Parallel vectors tend to have a large inner product.

The vector v tends to have an inner product of zero with any vector w that points perpendicularly. Such v and w are said to annihilate each other. By the end of a three-hour marathon of a research conversation, we might say that v and w “destroy” each other. v is orthogonal to w.

Two orthogonal vectors, having an inner product of zero, annihilate each other.

You might expect a vector v to have a huge inner product with itself, since v points parallel to v. Quantum-code vectors defy expectations. In a symplectic vector space, John said, “you can be orthogonal to yourself.”

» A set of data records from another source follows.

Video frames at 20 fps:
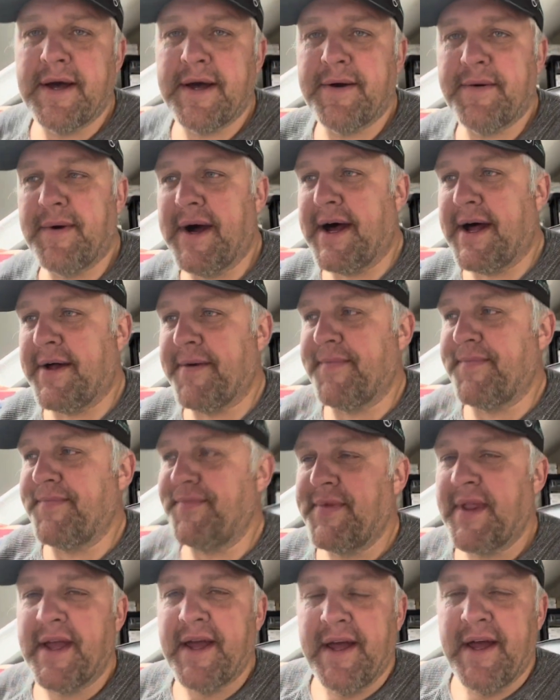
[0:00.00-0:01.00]
Well,
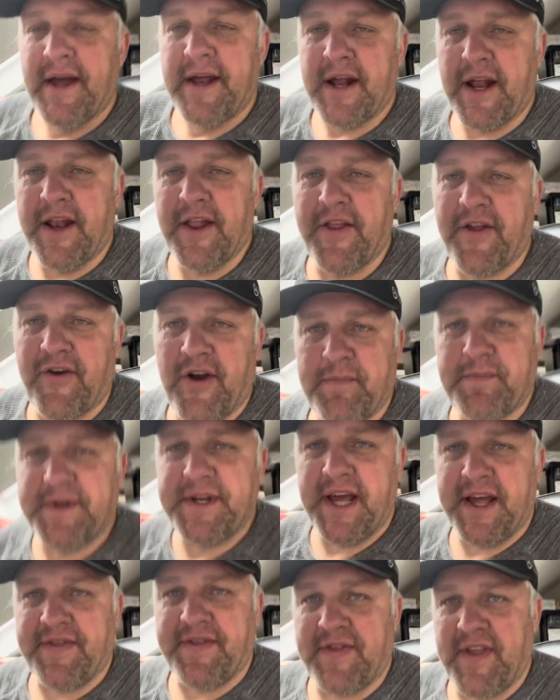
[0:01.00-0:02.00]
another
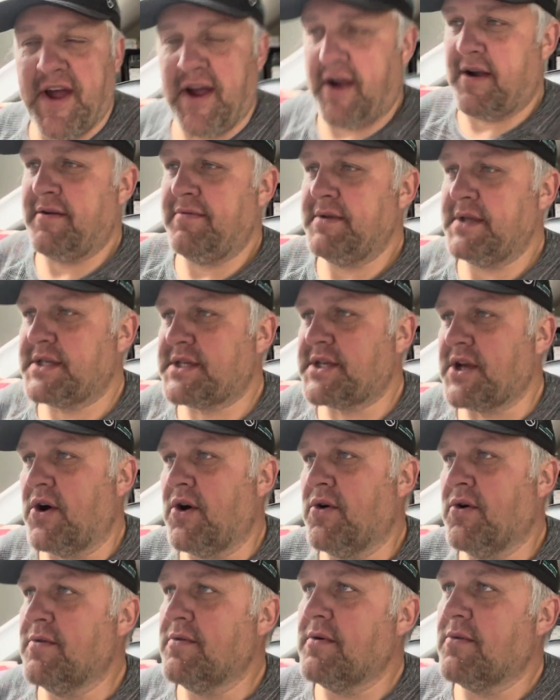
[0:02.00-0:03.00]
update there.
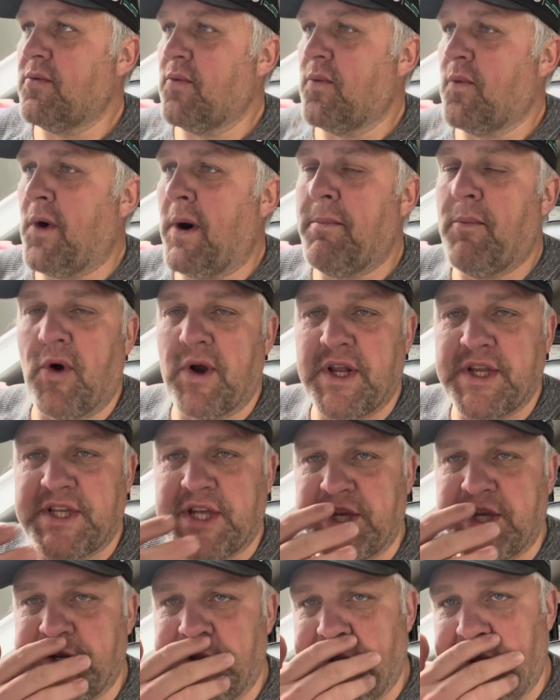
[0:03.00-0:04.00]
So one more
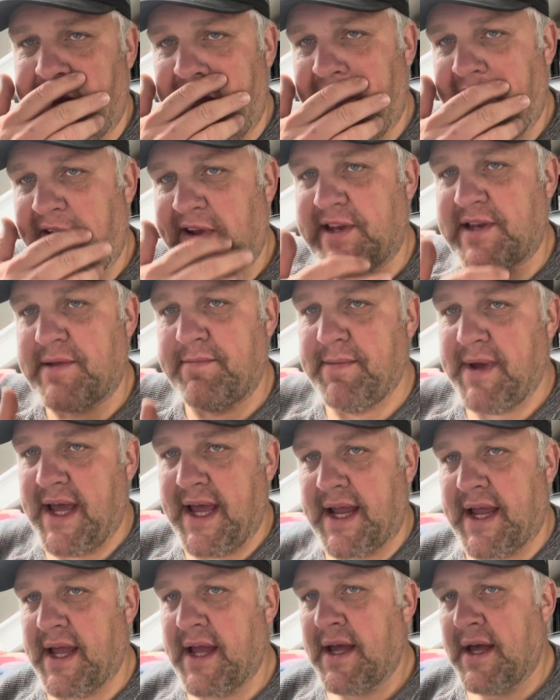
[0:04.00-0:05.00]
decision that I had to
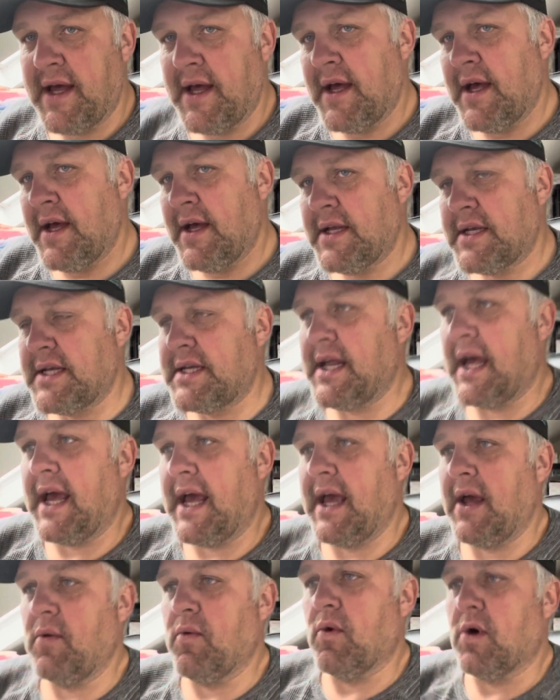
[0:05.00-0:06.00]
make
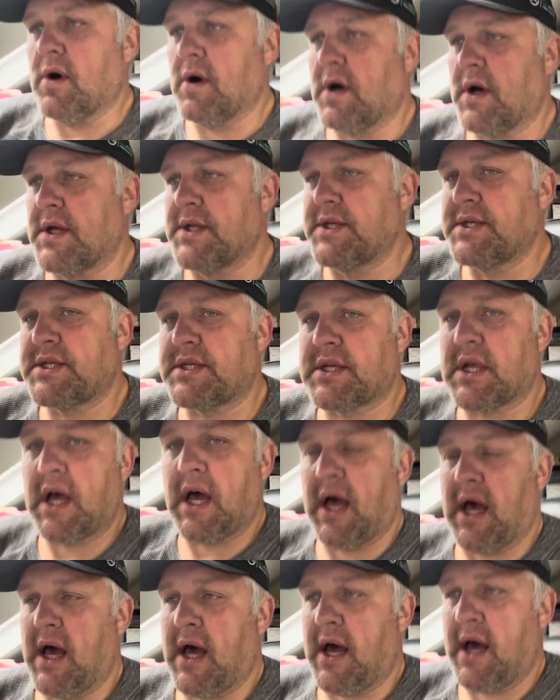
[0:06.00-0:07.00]
today was
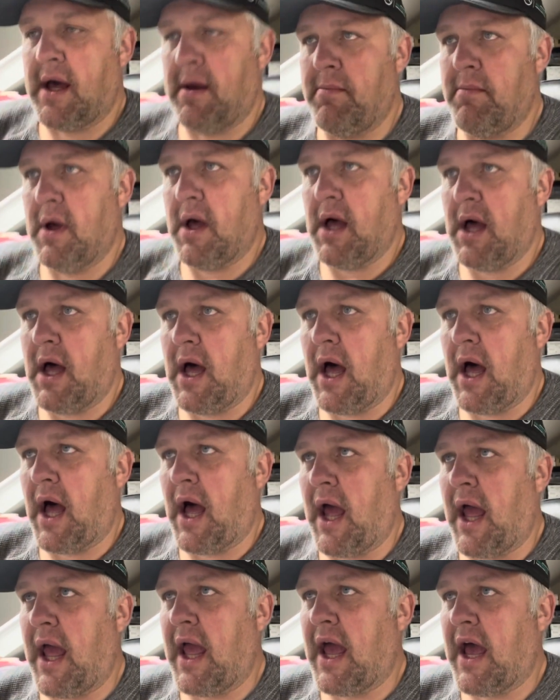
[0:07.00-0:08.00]
I
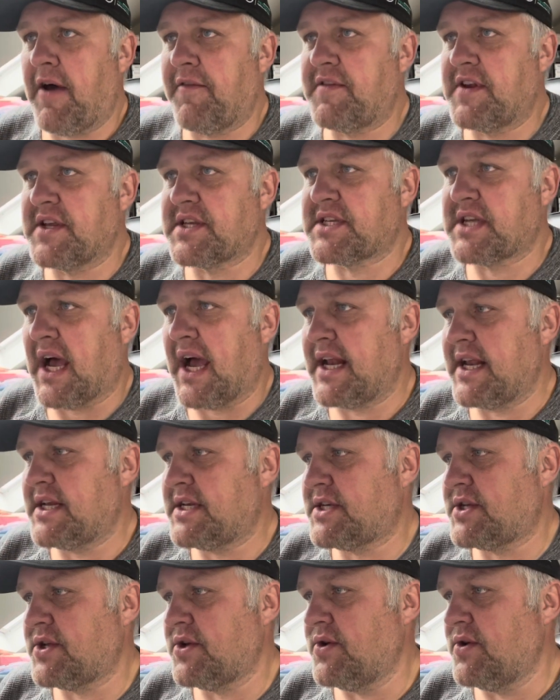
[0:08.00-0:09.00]
have
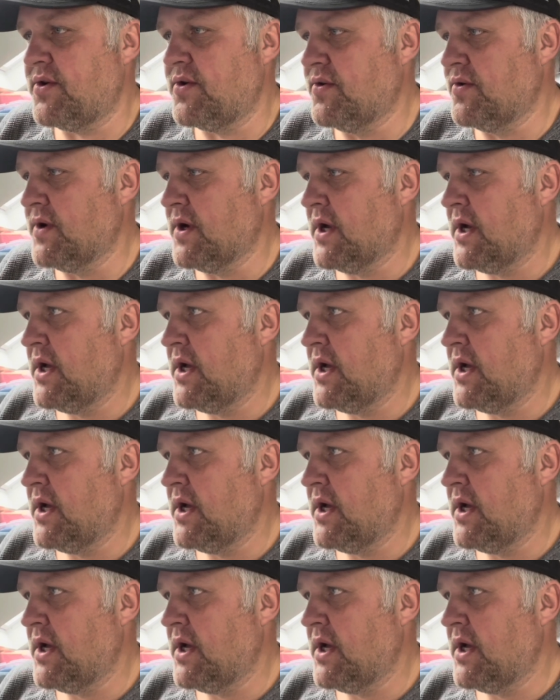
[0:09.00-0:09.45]
decided to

A symplectic vector2 can annihilate itself, destroy itself, stand in its own way. A vector can oppose itself, contradict itself, trip over its own feet. I felt like I was tripping over my feet that week. But I’m human. A vector is a mathematical ideal. If a mathematical ideal could be orthogonal to itself, I could allow myself space to err.

Tripping over my own inner product.

Lloyd Alexander wrote one of my favorite books, the children’s novel The Book of Three. The novel features a stout old farmer called Coll. Coll admonishes an apprentice who’s burned his fingers: “See much, study much, suffer much.” We smart while growing smarter.

An ant-sized scar remains on the back of my left hand. The scar has been fading, or so I like to believe. I embed references to colleagues’ work in seminar Powerpoints, so that I don’t forget to cite anyone. I apologized to the friend, and I know about symplectic vector spaces. We all deserve space to err, provided that we correct ourselves. Here’s to standing up more carefully after breakfast.

1Not that I advocate for limiting each coordinate to one bit in a Google Maps vector. The two-bit assumption simplifies the example.

2Not only symplectic vectors are orthogonal to themselves, John pointed out. Consider a string of bits that contains an even number of ones. Examples include (0, 0, 0, 0, 1, 1). Each such string has a bit-wise inner product, over the field ${\mathbb Z}_2$, of zero with itself.